** Task directions **
From the listing below, reproduce word for word the part that opens with the line containing "[0:00.00-0:00.20]" and closes with the line containing "Lip reading: we"; reproduce nothing else.

** Data under study **
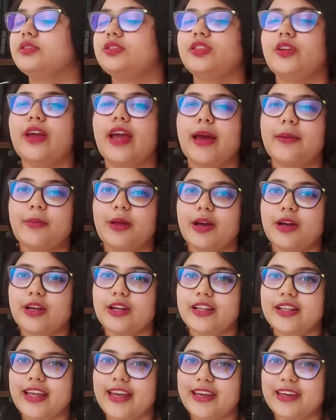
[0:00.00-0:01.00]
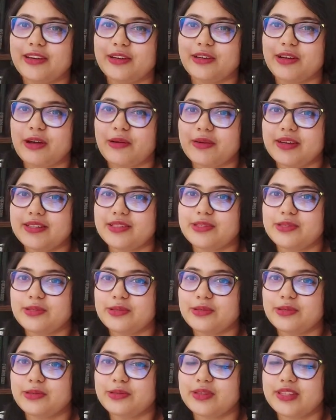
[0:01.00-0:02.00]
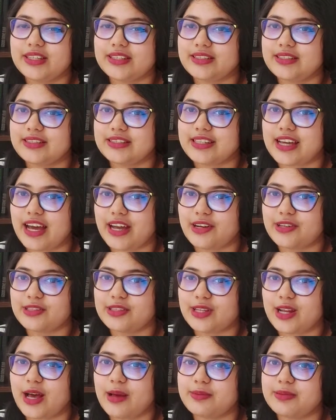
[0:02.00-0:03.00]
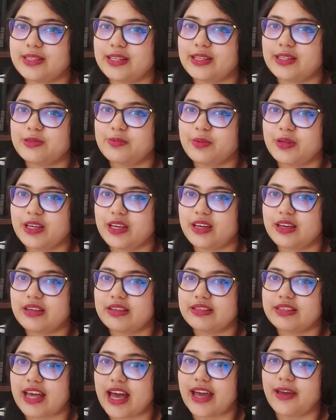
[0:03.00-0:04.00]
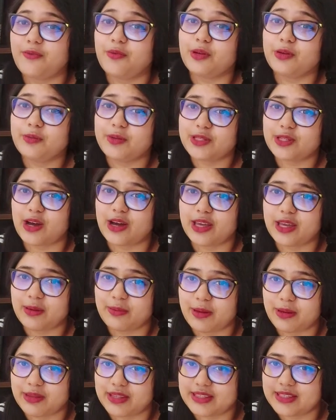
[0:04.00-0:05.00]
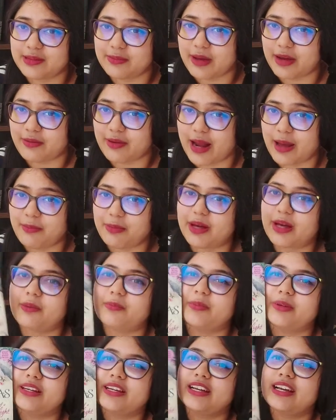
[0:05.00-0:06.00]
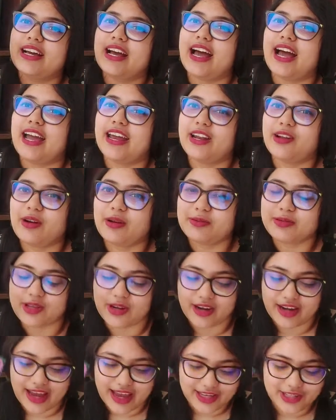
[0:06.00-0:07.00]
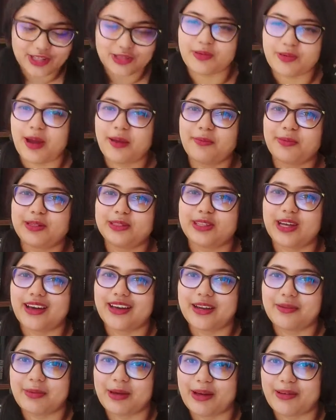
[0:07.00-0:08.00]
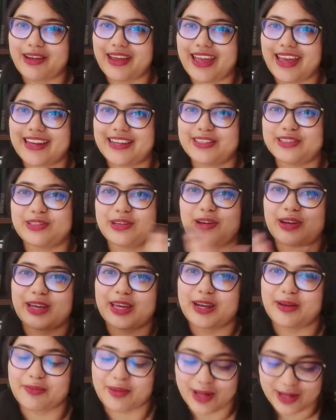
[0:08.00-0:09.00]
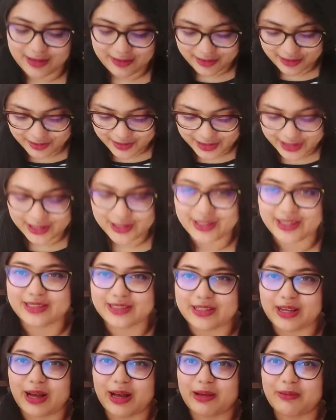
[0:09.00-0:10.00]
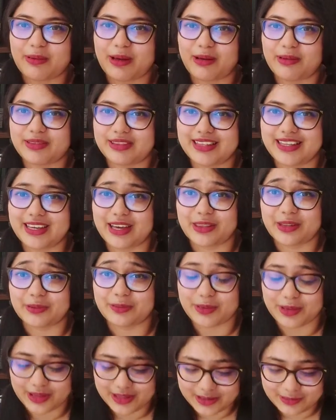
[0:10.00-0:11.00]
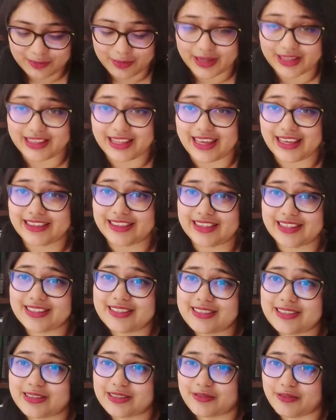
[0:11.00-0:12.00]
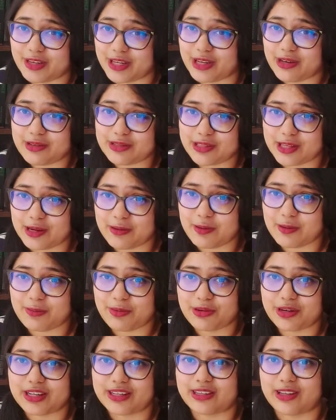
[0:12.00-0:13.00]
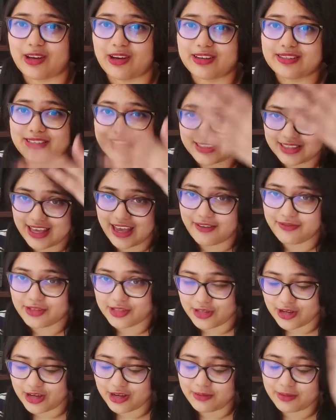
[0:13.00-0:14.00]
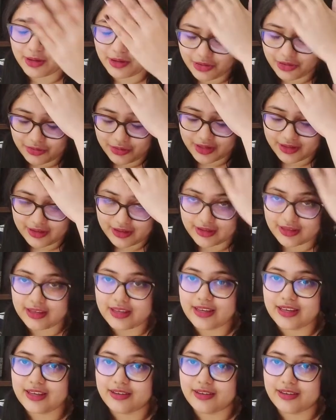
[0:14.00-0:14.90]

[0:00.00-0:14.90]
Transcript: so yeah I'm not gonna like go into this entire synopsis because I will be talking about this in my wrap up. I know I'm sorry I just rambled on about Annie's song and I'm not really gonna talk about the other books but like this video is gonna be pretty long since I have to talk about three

* * *

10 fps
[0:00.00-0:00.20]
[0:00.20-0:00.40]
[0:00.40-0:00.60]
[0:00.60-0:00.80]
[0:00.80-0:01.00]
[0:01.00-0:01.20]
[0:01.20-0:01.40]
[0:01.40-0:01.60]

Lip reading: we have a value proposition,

** Exercise response **
[0:00.00-0:00.20]
[0:00.20-0:00.40]
[0:00.40-0:00.60]
[0:00.60-0:00.80]
[0:00.80-0:01.00]
[0:01.00-0:01.20]
[0:01.20-0:01.40]
[0:01.40-0:01.60]

Lip reading: we have a value proposition,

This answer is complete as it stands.